### How to complete this task
Your output should reproduce each entry exactly, with none of its pictures.

(Stored data entries)
★ ★ ★

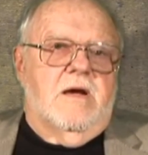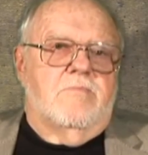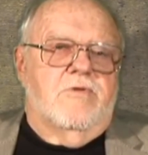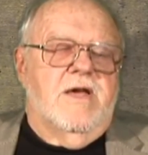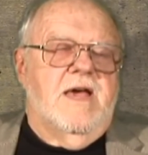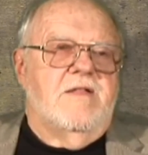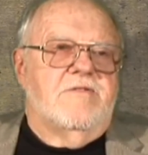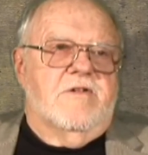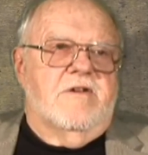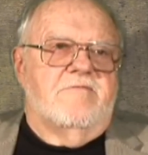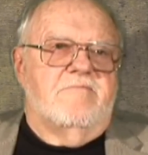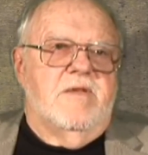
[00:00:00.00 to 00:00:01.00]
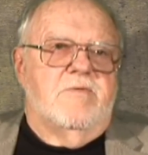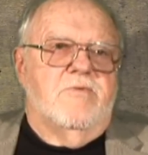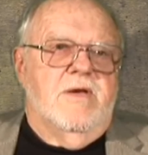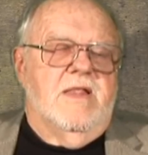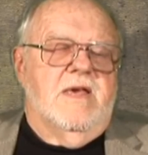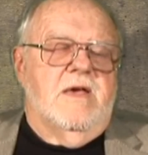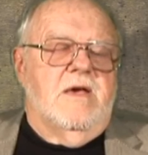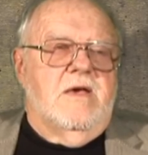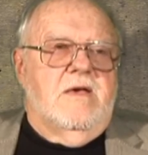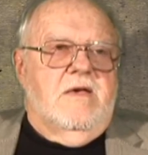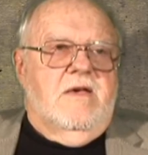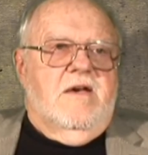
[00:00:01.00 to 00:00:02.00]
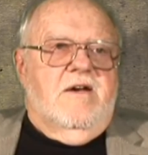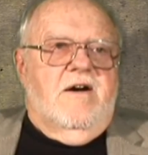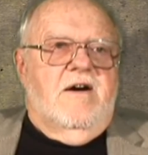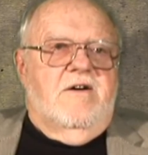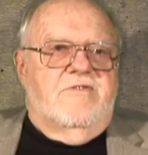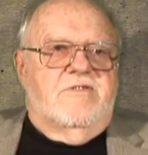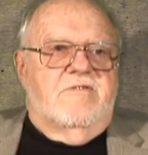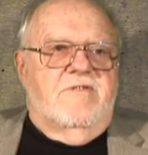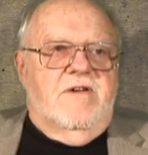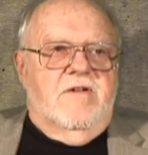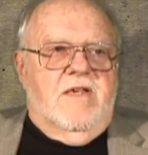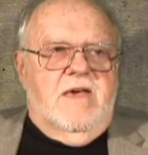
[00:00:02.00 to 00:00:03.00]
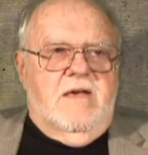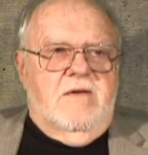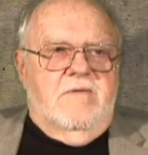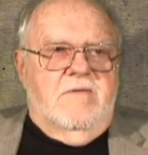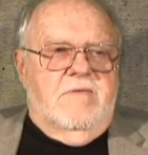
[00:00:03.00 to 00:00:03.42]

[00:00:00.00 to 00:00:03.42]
Our brains have been really severely,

★ ★ ★

### Output of the task
[00:00:00.00 to 00:00:01.00]
[00:00:01.00 to 00:00:02.00]
[00:00:02.00 to 00:00:03.00]
[00:00:03.00 to 00:00:03.42]

[00:00:00.00 to 00:00:03.42]
Our brains have been really severely,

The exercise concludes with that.